На следующий день ты проснулся с сальными, грязными до невозможности волосами. Я ждал, когда ты будешь просить, будешь умолять меня снять проклятье, но ты взял и поблагодарил. Просто подошёл и сказал спасибо. Для меня это стало шоком…
В следующий раз я увидел тебя у Лорда. Всё с теми же грязными волосами, свисавшими паклей, закрывавшими шею. Но от этого мне не стало хотеться меньше. К этому времени у меня уже была жена и маленький Драко...
Видимо, меня прокляли ещё при рождении. Я был вынужден наблюдать за всеми твоими похождениями, сначала с Лордом, потом с каким-то французом, а затем вообще с Поттером! Это меня выводило из себя, как ничто другое. По-моему, об этом знал только я. Надо же было припереться в Хогвартс, когда ты методично трахал этого щенка, а он, как самая настоящая сучка, выгибался и просил ещё, а во время оргазма выкрикивал твоё имя. Я был в бешенстве, а ты ядовито ухмыльнулся — ну что, нравится?
Не знаю, как не убил тебя тогда. Но за меня это сделал Лорд. И виноват в этом только я, потому что сдал и тебя, и твоего любовника. По закону подлости ты умер, забрав с собой Лорда, а щенок остался жить.

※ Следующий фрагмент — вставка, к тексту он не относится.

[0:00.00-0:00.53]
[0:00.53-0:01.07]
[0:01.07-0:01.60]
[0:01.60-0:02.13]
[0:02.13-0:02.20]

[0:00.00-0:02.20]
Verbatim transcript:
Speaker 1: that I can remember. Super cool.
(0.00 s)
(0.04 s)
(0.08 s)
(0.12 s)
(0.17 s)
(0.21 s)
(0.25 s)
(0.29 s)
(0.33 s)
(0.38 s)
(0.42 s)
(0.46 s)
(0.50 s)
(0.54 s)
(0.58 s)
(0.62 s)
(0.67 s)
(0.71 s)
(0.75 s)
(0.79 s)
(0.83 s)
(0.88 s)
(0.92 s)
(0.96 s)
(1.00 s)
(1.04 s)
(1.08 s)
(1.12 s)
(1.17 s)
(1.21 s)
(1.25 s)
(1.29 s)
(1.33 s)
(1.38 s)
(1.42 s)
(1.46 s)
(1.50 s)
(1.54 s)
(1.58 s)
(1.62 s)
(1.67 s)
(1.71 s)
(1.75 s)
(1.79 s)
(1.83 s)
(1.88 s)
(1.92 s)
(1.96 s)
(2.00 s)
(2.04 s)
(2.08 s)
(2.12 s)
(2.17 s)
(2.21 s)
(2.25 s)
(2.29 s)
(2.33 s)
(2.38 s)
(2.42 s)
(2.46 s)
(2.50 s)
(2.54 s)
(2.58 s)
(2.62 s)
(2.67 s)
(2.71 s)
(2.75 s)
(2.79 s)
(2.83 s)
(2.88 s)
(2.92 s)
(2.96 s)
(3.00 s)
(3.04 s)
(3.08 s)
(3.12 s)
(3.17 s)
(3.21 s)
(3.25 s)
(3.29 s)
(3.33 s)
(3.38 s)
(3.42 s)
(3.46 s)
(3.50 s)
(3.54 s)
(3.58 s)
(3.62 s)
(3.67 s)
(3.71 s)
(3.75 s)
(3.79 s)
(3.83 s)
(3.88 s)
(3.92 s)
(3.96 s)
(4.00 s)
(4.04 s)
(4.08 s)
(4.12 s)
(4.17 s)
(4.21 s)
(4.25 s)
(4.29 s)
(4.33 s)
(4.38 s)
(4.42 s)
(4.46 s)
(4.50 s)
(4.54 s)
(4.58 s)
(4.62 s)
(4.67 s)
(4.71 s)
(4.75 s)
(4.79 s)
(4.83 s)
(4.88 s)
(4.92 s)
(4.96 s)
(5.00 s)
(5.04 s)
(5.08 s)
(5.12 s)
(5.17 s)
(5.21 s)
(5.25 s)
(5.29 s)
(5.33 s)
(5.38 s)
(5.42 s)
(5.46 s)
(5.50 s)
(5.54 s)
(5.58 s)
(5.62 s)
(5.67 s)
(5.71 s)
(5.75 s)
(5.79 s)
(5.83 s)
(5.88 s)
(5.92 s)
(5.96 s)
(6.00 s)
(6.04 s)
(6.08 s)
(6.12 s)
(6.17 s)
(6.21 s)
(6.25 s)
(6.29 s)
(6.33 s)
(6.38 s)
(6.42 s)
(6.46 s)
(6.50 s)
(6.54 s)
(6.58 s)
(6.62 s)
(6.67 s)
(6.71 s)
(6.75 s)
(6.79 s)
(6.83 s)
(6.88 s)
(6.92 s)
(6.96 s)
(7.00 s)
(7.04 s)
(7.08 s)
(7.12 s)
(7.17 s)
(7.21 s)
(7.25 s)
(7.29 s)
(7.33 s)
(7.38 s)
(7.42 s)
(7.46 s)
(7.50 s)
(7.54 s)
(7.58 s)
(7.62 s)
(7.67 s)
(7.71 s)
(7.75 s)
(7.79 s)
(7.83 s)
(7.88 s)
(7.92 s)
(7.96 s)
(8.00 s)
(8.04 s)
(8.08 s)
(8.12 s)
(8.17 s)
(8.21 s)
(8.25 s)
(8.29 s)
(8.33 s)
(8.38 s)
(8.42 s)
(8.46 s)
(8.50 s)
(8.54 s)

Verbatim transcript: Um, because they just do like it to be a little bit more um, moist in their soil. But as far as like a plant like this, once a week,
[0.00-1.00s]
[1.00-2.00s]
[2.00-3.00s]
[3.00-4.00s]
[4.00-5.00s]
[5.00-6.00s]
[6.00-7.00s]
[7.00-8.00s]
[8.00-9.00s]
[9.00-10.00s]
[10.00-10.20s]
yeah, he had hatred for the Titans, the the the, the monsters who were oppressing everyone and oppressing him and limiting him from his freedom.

Я каждый год прихожу на твою могилу. От тебя осталась лишь надгробная плита и пара строк. От меня — телесная оболочка и чувство страсти к тебе, даже мёртвому. Больше ничего, даже чувство безысходности потерялось где-то на полпути…
Ветер вздрогнул и выбрался из сознания этого несчастного, почти сломанного человека. Он не хотел ничего знать, потому что это было слишком личное, пережитое и выстраданное. Он не имел на это право, поэтому сделал то, что было правильным — оставил человека наедине со своими воспоминаниями, вылетев в форточку.